Les 41 journalistes du défunt «Matin» dans sa version papier obtiennent un meilleur plan social que celui initial. Le Tribunal arbitral vient de rendre ses conclusions
Soulagement! Soutenus par les syndicats Impressum et Syndicom, les 41 journalistes du Matin disparu, dans sa version papier, en juillet 2018, obtiennent, au terme d’une longue bataille, un plan social nettement plus proche de leurs attentes et des pratiques dans la branche. Le Tribunal arbitral vient en effet de trancher en faveur d’indemnités supérieures à la proposition de Tamedia. «Celles-ci vont de trois à douze mois de salaires soit, globalement, une fourchette plus que doublée par rapport à la mouture initiale, remarque Dominique Diserens, secrétaire centrale d’Impressum, contente de cette issue. C’est un pas dans la bonne direction. Le plan social est raisonnable et juste. Il constitue aussi une forme de reconnaissance des ex-employés du titre.» Autres points positifs soulignés: les personnes licenciées ayant refusé un congé modification bénéficient elles aussi des compensations prévues et les frais de procédure sont placés à la charge de l’éditeur. «Par cette décision, le Tribunal arbitral confirme que les 41 du Matin ont eu raison de se battre pour leurs droits. Nous avons investi beaucoup de temps dans cette lutte. L’issue en valait la peine», poursuit la représentante d’Impressum misant aussi sur un épilogue susceptible de faire jurisprudence. «Les principes de la sentence rendue pourraient s’appliquer à d’autres situations.

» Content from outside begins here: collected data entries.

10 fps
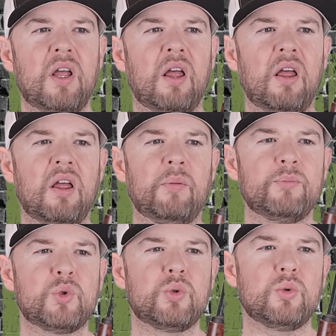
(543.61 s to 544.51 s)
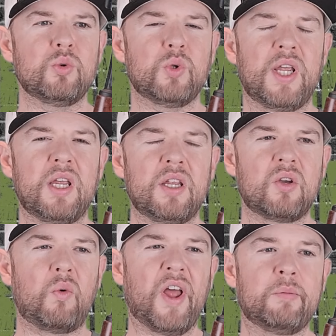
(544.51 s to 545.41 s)
um, to a
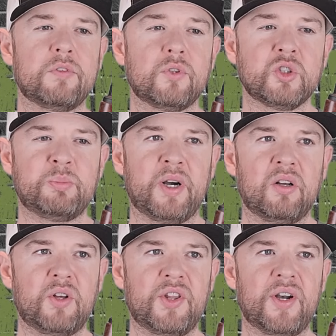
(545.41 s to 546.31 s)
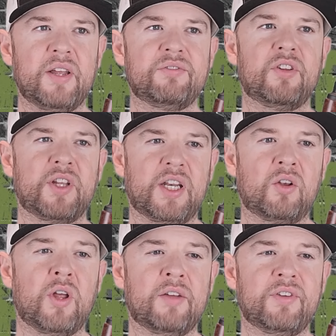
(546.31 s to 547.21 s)
cold hammer forged barrel and their F like an
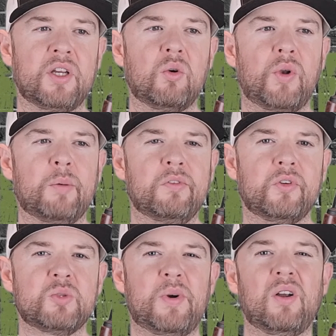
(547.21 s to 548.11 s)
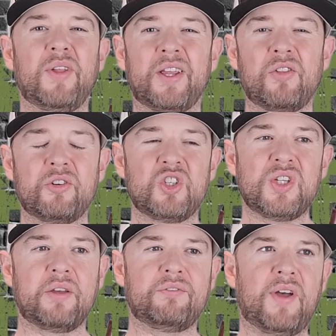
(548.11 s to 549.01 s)
FN cold hammer forged barrel, like on their
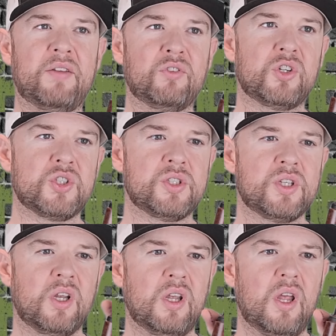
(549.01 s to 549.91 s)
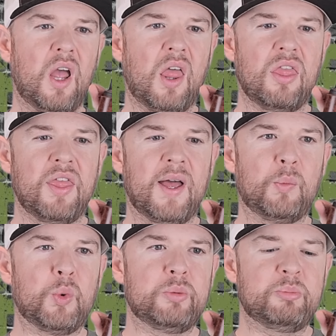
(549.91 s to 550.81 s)
GF5 versions,
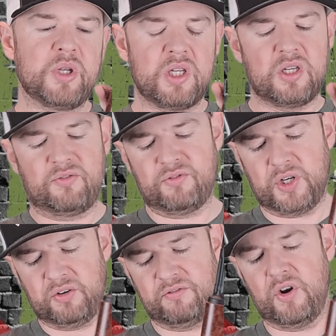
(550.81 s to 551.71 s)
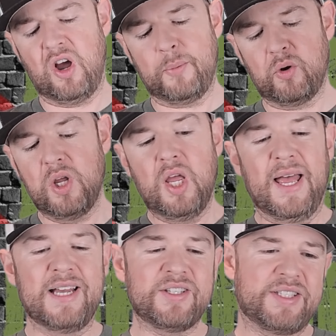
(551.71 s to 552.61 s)
that would be freaking phenomenal.
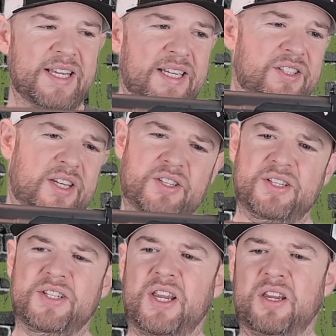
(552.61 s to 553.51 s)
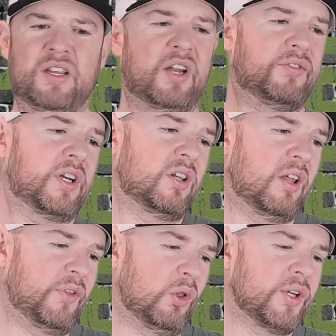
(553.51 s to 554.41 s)
As it stands, as I say, I freaking
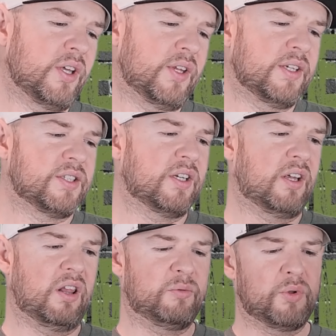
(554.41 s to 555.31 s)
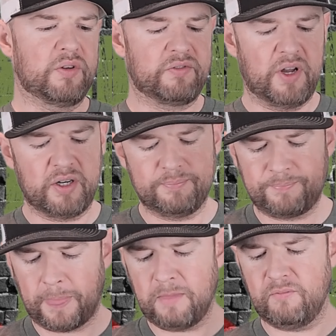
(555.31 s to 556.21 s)
love the look of this. I love what they've done.
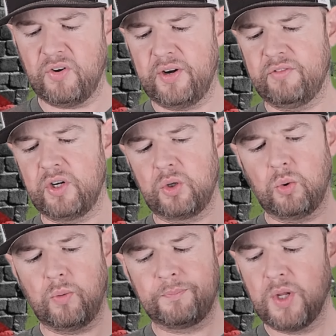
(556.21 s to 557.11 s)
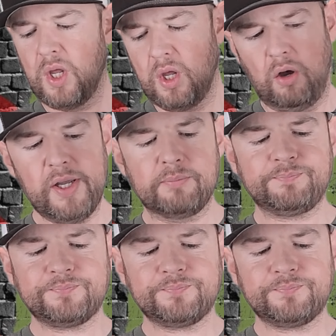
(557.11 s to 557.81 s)
Very very cool. Okay,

Cette décision est également une bonne nouvelle pour tous les professionnels de la presse en Suisse.»
Bémols
Si les syndicats ont pris acte avec satisfaction des éléments du plan social, ils déplorent toutefois que seule l’ancienneté et non l’âge des personnes concernées ait été prise en compte sachant les difficultés auxquelles sont confrontés les travailleurs seniors pour retrouver un job. «A ma connaissance, très peu des 41 du Matin ont décroché une nouvelle place, bien moins d’une dizaine.» Au chapitre des doléances également, la limitation du mois d’indemnité supplémentaire aux parents dont les enfants n’ont pas plus de 7 ans.

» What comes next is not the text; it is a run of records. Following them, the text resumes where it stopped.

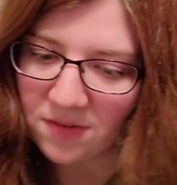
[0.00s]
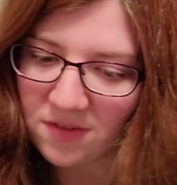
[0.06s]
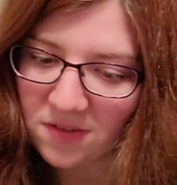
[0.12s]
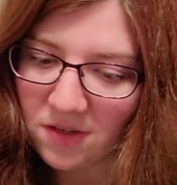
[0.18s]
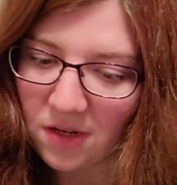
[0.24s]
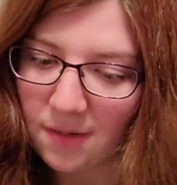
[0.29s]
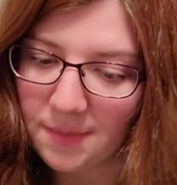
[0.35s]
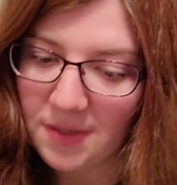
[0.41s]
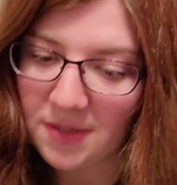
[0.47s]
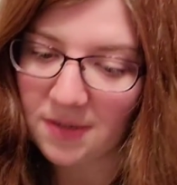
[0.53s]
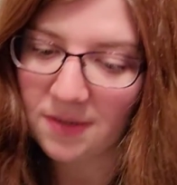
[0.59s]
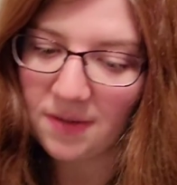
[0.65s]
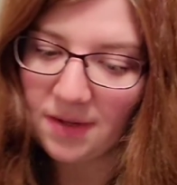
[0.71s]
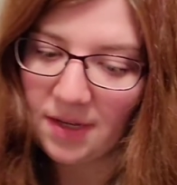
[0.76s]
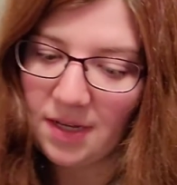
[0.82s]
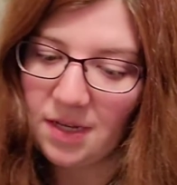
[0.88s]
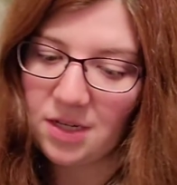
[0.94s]
This comic
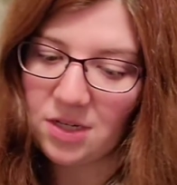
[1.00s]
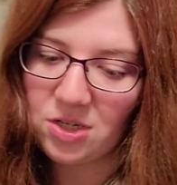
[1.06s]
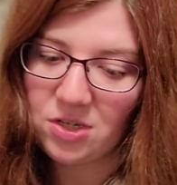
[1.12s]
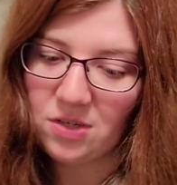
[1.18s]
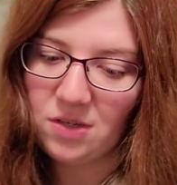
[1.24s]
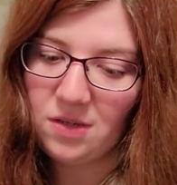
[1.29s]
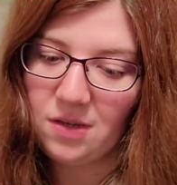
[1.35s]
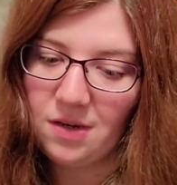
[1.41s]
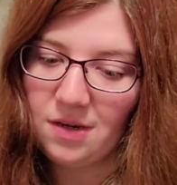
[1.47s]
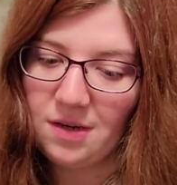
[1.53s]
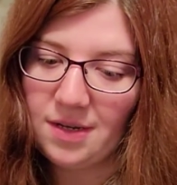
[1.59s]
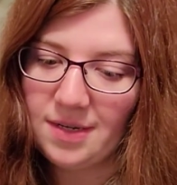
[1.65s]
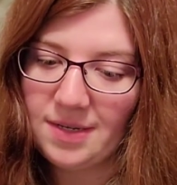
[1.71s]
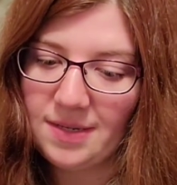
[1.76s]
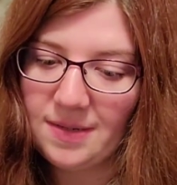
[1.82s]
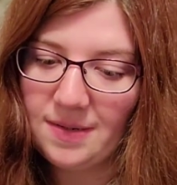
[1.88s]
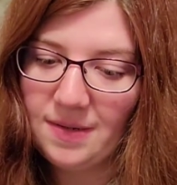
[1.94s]
I actually
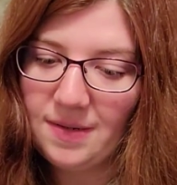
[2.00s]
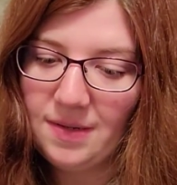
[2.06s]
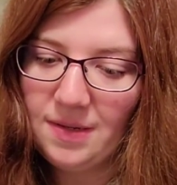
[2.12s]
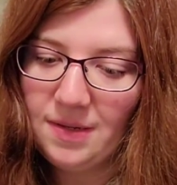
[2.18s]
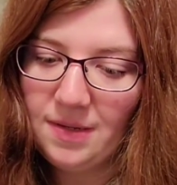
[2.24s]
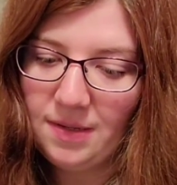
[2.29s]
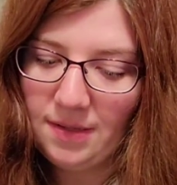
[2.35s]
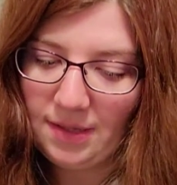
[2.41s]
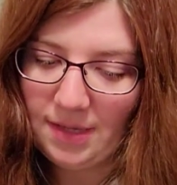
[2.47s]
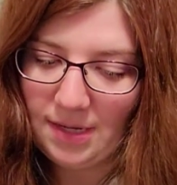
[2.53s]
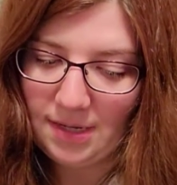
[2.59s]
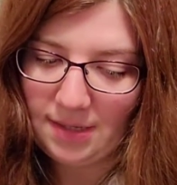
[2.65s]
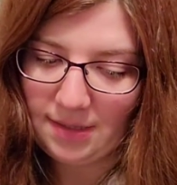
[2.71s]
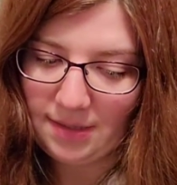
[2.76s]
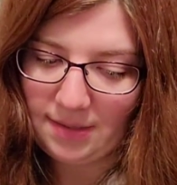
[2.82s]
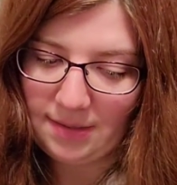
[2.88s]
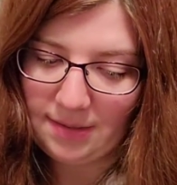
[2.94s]
got
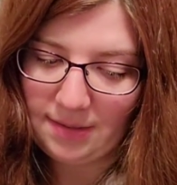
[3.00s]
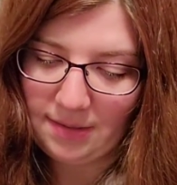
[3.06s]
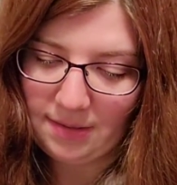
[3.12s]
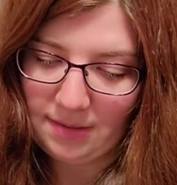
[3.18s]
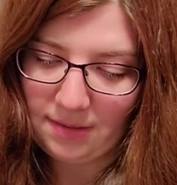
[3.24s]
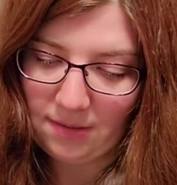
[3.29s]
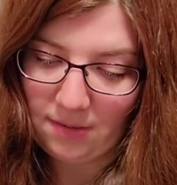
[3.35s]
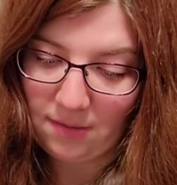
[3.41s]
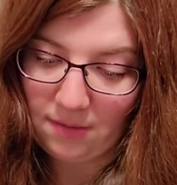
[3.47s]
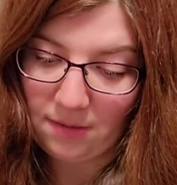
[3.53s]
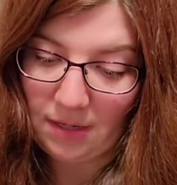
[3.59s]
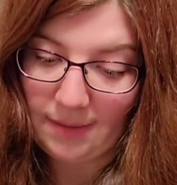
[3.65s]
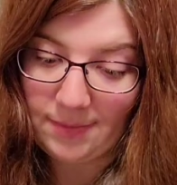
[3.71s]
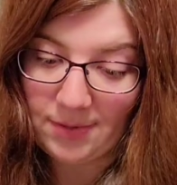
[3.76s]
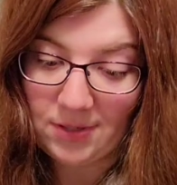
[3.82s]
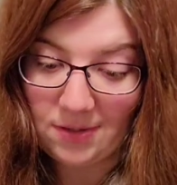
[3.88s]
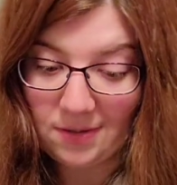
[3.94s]
at the
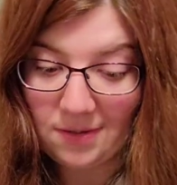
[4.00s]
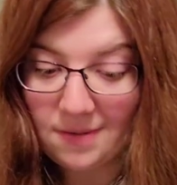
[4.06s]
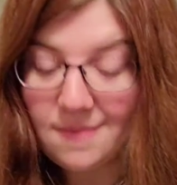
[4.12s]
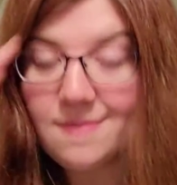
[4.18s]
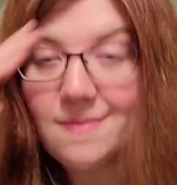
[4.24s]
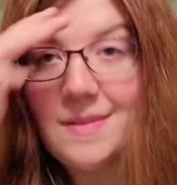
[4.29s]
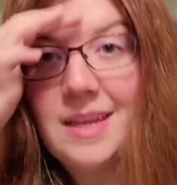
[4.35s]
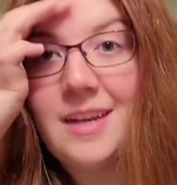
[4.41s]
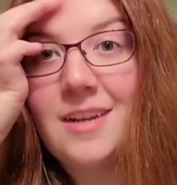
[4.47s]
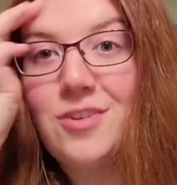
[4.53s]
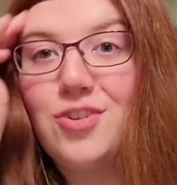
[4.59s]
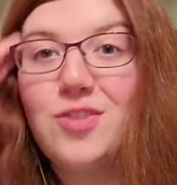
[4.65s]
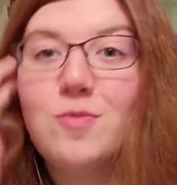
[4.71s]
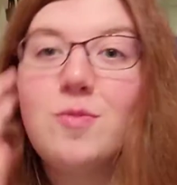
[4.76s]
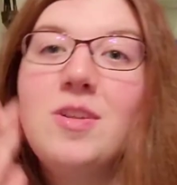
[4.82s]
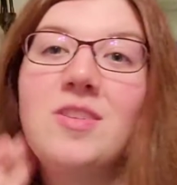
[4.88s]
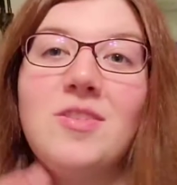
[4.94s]
Comic-Con that I
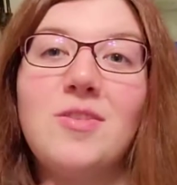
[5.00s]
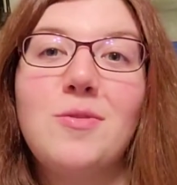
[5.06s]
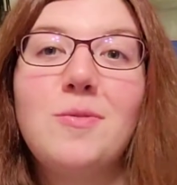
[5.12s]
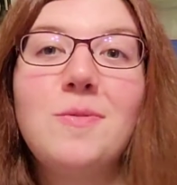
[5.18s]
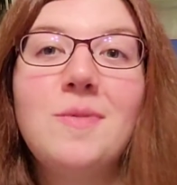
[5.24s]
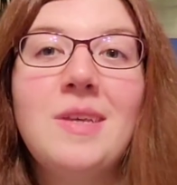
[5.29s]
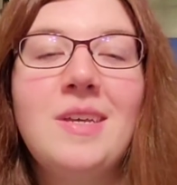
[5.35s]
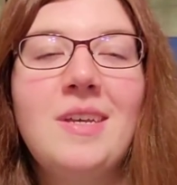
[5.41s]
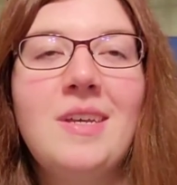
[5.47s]
just went to.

Dans un communiqué commun, les deux syndicats ont encore signalé: «En sus des obligations légales du Code des obligations et de la Convention collective – parfaitement ignorées par Tamedia jusqu’à ce jour – ce plan social est la concrétisation d’un principe de responsabilité sociale: l’entreprise a certes le droit de licencier, mais si elle fait des bénéfices, elle doit assumer sa responsabilité. Tamedia a été reconnue comme une entreprise dotée de suffisamment de moyens, et effectuant des bénéfices suffisamment élevés, pour offrir un plan social digne.» Dominique Diserens souligne encore au passage l’importance de pouvoir s’appuyer sur des organisations de travailleurs fortes pour mener à bien des batailles comme celle-ci.
Grâce à la lutte des salariés
«Heureusement que les salariés du Matin se sont mobilisés. Sans leur lutte, dont le recours à la grève, ils n’auraient pas obtenu ce résultat. Reste que cette amélioration est insuffisante», estime de son côté Yves Defferrard, secrétaire régional d’Unia Vaud. Le syndicaliste, qui a participé à de nombreuses restructurations et licenciements collectifs, apprécie néanmoins le fait que le Tribunal arbitral ait reconnu Impressum et Syndicom comme parties prenantes de la négociation. «Je suis aussi soulagé de constater que les collaborateurs du journal qui auraient été en arrêt maladie n’ont pas été exclus du plan social. Une pratique qui a tendance à augmenter avec le recours aux avocats dans ce genre de processus.» Si Yves Defferrard salue la décision d’octroyer des indemnités plus généreuses pour les 41 du Matin, il trouve toutefois «honteux» qu’une entreprise telle que Tamedia n’ait pas assumé de facto sa responsabilité sociale. Que la justice ait dû être saisie. «Un mépris total des employés et du travail fourni... Le recours à un tribunal arbitral n’est pas courant en la matière. Dans tous les cas, on devrait pouvoir exiger de vraies solutions de l’employeur, aussi en matière de replacement. Et pourquoi avoir conditionné une indemnité supplémentaire seulement aux parents ayant des enfants de 7 ans et moins. Arbitraire.» Moralité: «Dans ce genre de situation, il vaut la peine de maintenir la lutte syndicale le plus longtemps possible. Eviter de passer par un organe de médiation qui étire le processus au risque d’affaiblir la mobilisation. A Unia, nous construisons le plus souvent des rapports de force et parvenons alors à des négociations entre les parties. Il y a davantage de respect du partenariat social.»